Presiden Susilo Bambang Yudhoyono (SBY) seharusnya tidak mudah terpengaruh oleh sindiran kalangan tertentu yang memaksa agar segera mengaksesi Framework Convention on Tobacco Control (FCTC).
"Jangan hanya karena disindir Indonesia tidak mengaksesi FCTC, lalu pemerintah memaksakan kehendaknya untuk membunuh petani dan industri tembakau yang selama ini menjadi sumber penghasilan masyarakat dan negara," tegas eneliti senior pada lembaga Masyarakat Pemangku Kepentingan Kretek Indonesia (MPKKI) Prof Kabul Santoso dalam keterangan persnya di Jakarta, Selasa (14/10).
MPKKI berharap di akhir masa pemerintahannya, Presiden SBY memberikan warisan berharga dengan tidak mengaksesi FCTC. Sikap Presiden SBY bila menolak meneken FCTC itu merupakan wujud perlindungan terhadap keberlangsungan industri nasional tembakau dari hulu ke hilir. Ratifikasi tidak hanya berdampak pada petani tembakau, namun juga bakal merontokkan industri rokok kretek nasional. Padahal, industri ini menyerap jutaan tenaga kerja. Belum lagi tenaga kerja di bisnis yang mendukung pertanian tembakau dan industri rokok kreteknya.
Lebih lanjut Kabul mengingatkan, Presiden SBY pernah berjanji tidak akan mengaksesi FCTC di hadapan petani tembakau saat menghadap Istana pada April 2014 lalu. Studi lapangan MPKKI ke beberapa negara penghasil tembakau, antara lain Jerman, Amerika Serikat (AS), Jepang, dan Tiongkok menunjukkan keberpihakan pemerintah negara-negara tersebut terhadap industri tembakau nasional.
Empat negara tersebut memiliki UU sendiri yang mengatur pertembakauan. Khusus kasus di Tiongkok, dengan jumlah perokok mencapai 390-an juta lebih. Meskipun Tiongkok akhirnya mengaksesi FCTC, tetapi keberpihakan pemerintah melindungi industri rokok dalam negerinya sangat baik. Bahkan, AS sampai hari ini tidak mengaksesi FCTC. AS dan Swiss hanya tanda tangan FCTC, tetapi tidak meratifikasi.
"Apakah pemerintah siap dengan dampak ekonomi sosialnya? Apakah pemerintah mampu menyediakan lapangan pekerjaan untuk sumber daya manusia yang banyak?," tanyanya.
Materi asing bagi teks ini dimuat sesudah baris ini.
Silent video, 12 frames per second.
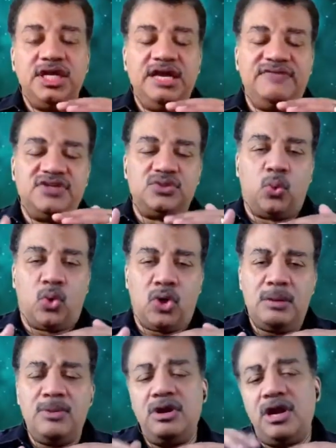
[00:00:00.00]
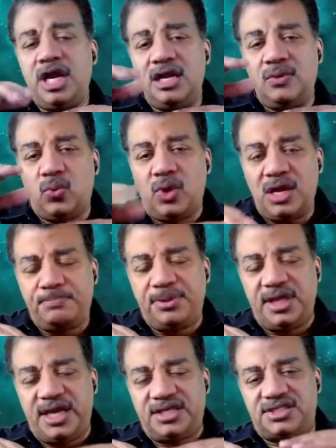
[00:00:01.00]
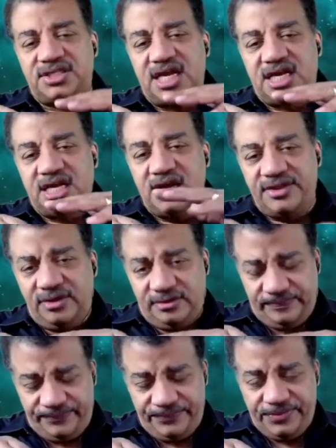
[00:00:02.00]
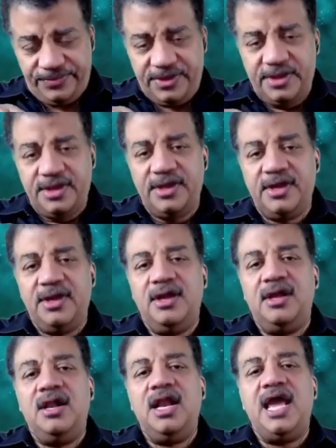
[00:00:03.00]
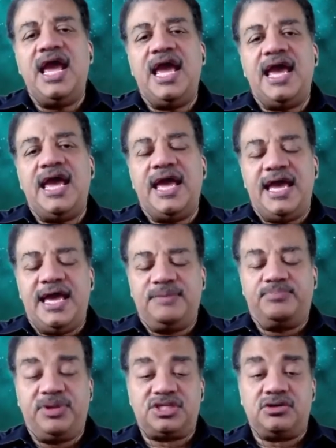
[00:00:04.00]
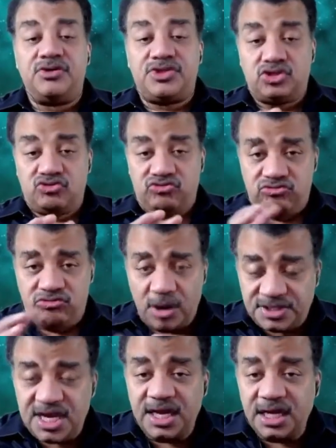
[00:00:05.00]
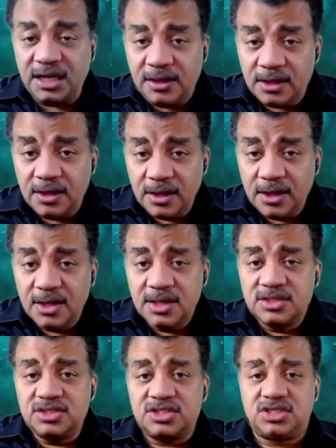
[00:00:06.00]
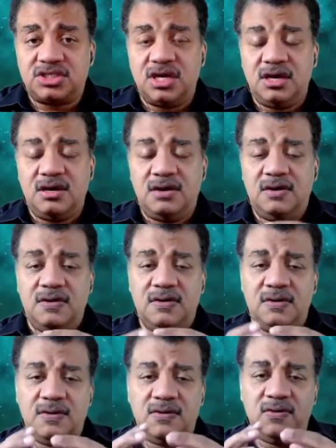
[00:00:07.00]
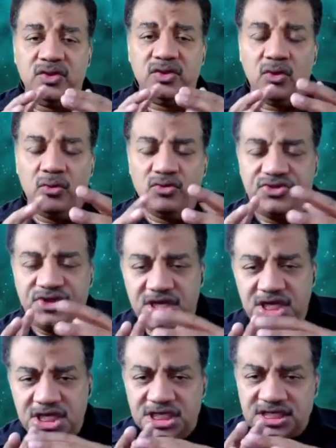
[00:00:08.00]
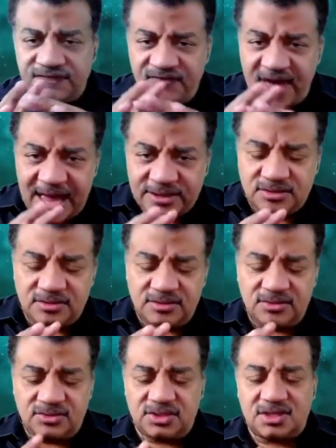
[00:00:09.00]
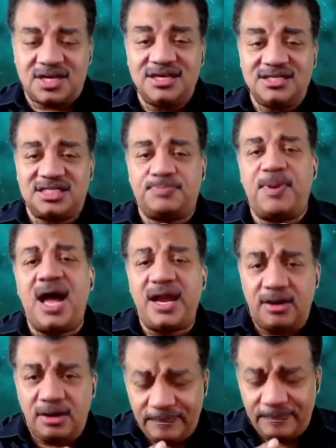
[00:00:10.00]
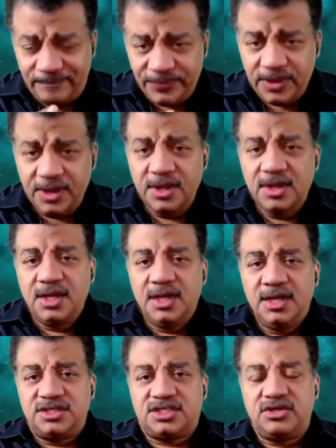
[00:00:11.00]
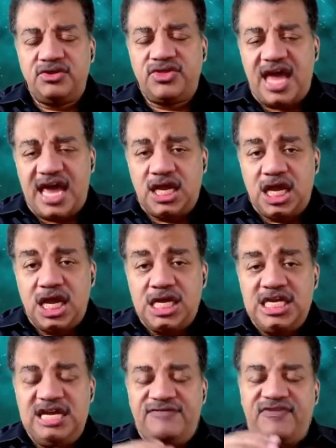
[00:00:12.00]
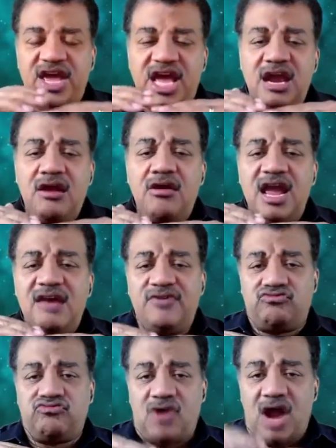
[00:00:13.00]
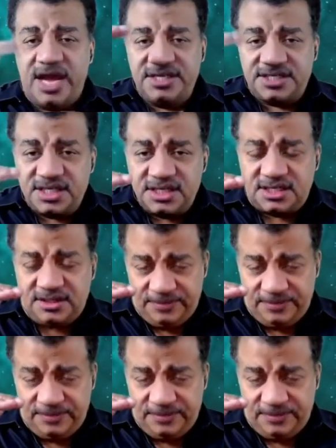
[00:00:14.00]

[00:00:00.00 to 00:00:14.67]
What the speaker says: if it's warmer in one place than another, and plus Earth is rotating, so these factors conspire so that if air ever rises,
“Selain itu, rokok kretek di Indonesia sudah menjadi trademark. Di dunia ini, kretek hanya ada di Indonesia. Seharusnya, kretek justu dilestarikan seperti halnya cerutu Kuba," tambah mantan rektor Universitas Negeri (Unej) Jember ini.
Data MPKKI menyebutkan, di Indonesia terdapat 20 daerah sentra penghasil tembakau di mana masyarakat masih banyak yang membutuhkan sebagai sumber penghidupan mereka. Fakta ini harus dibarengi adanya serapan industri untuk bahan baku industri rokok.
"Agak aneh Indonesia sebagai produsen kretek dengan produk sangat khas dibunuh sendiri oleh pemerintah melalui berbagai regulasi, di antaranya PP 109/2012, Permenkes 28/2013, peraturan tentang cukai rokok," ujarnya.